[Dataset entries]
☆ ☆ ☆ ☆ ☆ ☆ ☆
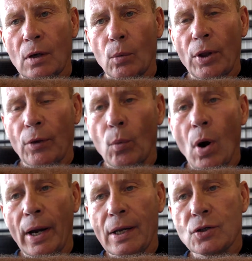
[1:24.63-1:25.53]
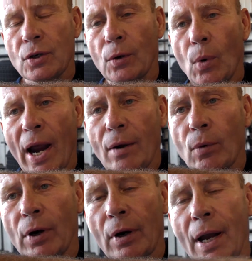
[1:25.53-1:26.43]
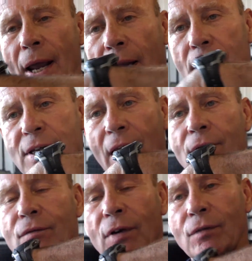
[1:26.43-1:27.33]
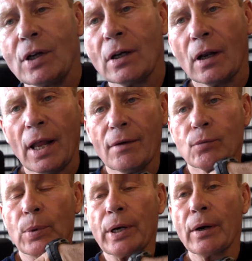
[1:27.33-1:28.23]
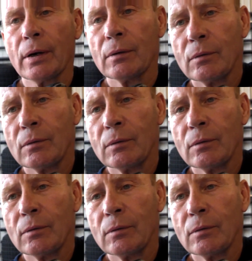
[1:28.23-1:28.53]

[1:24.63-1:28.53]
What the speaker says: with a 1 inch in the right rear and a 1050 in the left rear.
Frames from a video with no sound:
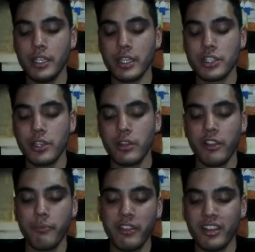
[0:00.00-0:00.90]
Yes, so
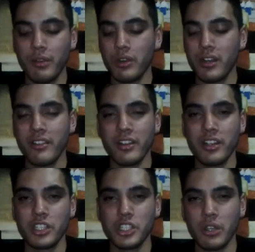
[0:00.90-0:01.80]
that's basically what it is in
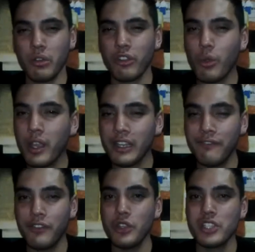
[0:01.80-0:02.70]
a nutshell. It was quite
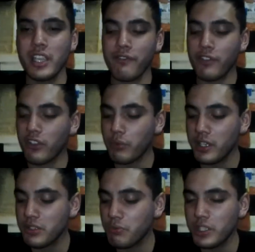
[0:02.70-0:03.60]
confusing at first.
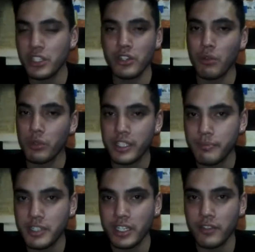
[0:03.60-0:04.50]
We didn't know what
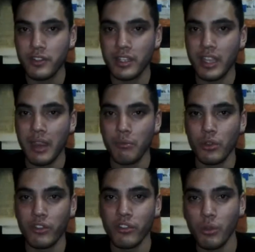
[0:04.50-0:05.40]
the objective of the game
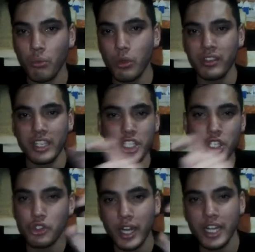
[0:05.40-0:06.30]
was, or what these
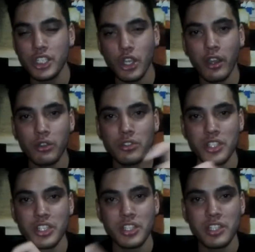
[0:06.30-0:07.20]
strange
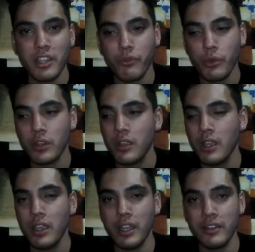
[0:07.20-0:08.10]
icons and stuff were.
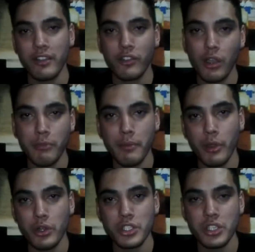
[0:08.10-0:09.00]
And there's combo
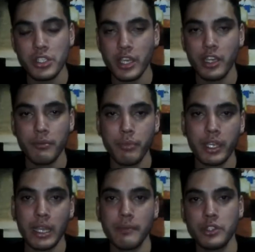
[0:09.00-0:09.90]
bonuses that you can
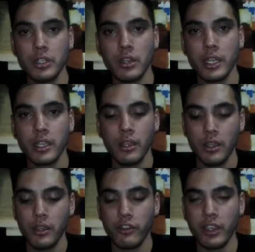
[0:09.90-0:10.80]
pick up to, like,
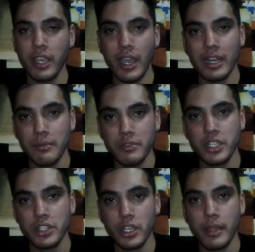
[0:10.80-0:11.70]
so you get
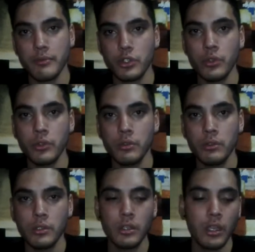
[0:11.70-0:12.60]
unlimited time to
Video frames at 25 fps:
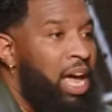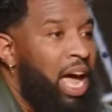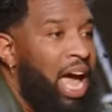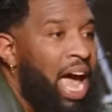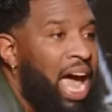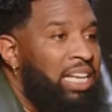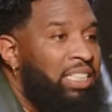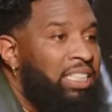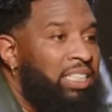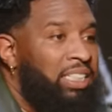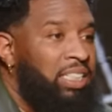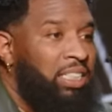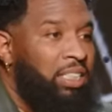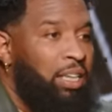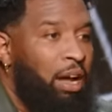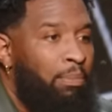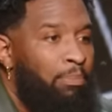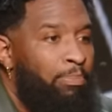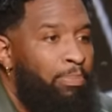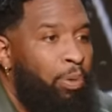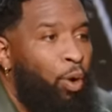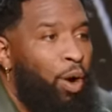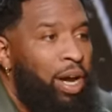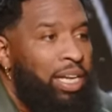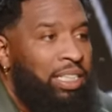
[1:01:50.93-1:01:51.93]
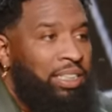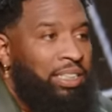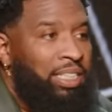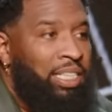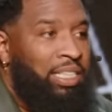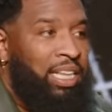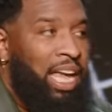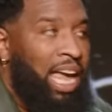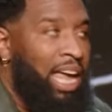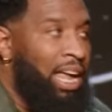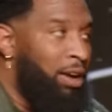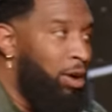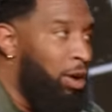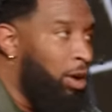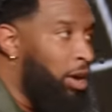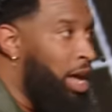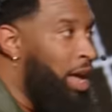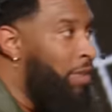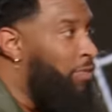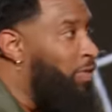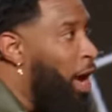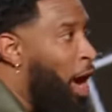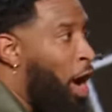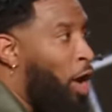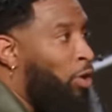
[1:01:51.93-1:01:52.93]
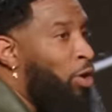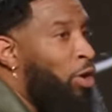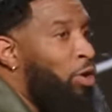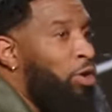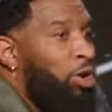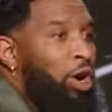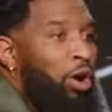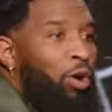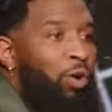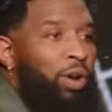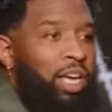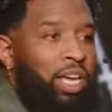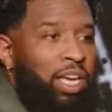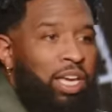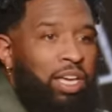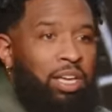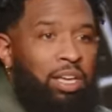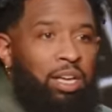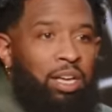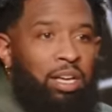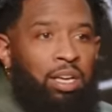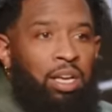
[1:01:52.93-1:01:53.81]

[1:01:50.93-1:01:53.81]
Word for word: at some point today, if y'all gonna go eat,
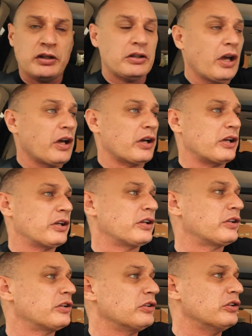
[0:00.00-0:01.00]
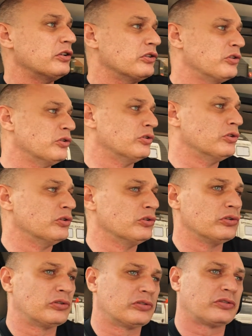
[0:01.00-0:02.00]
yeah,
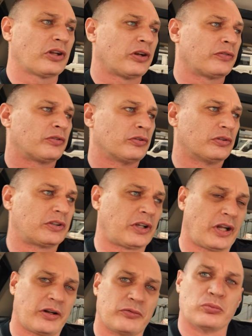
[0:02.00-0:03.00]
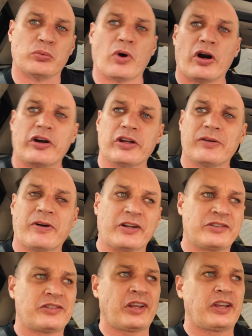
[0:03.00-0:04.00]
you don't have to kind of worry
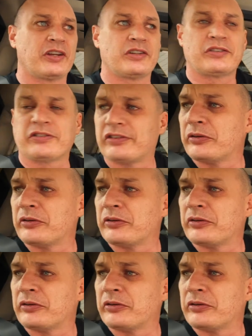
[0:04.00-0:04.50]
about tickets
☆ ☆ ☆ ☆ ☆ ☆ ☆
[Task goal] Please retype exactly the lines from the one containing "What the speaker" through the last line of the records, both included, leaving out every picture.

[Written response]
What the speaker says: with a 1 inch in the right rear and a 1050 in the left rear.
Frames from a video with no sound:
[0:00.00-0:00.90]
Yes, so
[0:00.90-0:01.80]
that's basically what it is in
[0:01.80-0:02.70]
a nutshell. It was quite
[0:02.70-0:03.60]
confusing at first.
[0:03.60-0:04.50]
We didn't know what
[0:04.50-0:05.40]
the objective of the game
[0:05.40-0:06.30]
was, or what these
[0:06.30-0:07.20]
strange
[0:07.20-0:08.10]
icons and stuff were.
[0:08.10-0:09.00]
And there's combo
[0:09.00-0:09.90]
bonuses that you can
[0:09.90-0:10.80]
pick up to, like,
[0:10.80-0:11.70]
so you get
[0:11.70-0:12.60]
unlimited time to
Video frames at 25 fps:
[1:01:50.93-1:01:51.93]
[1:01:51.93-1:01:52.93]
[1:01:52.93-1:01:53.81]

[1:01:50.93-1:01:53.81]
Word for word: at some point today, if y'all gonna go eat,
[0:00.00-0:01.00]
[0:01.00-0:02.00]
yeah,
[0:02.00-0:03.00]
[0:03.00-0:04.00]
you don't have to kind of worry
[0:04.00-0:04.50]
about tickets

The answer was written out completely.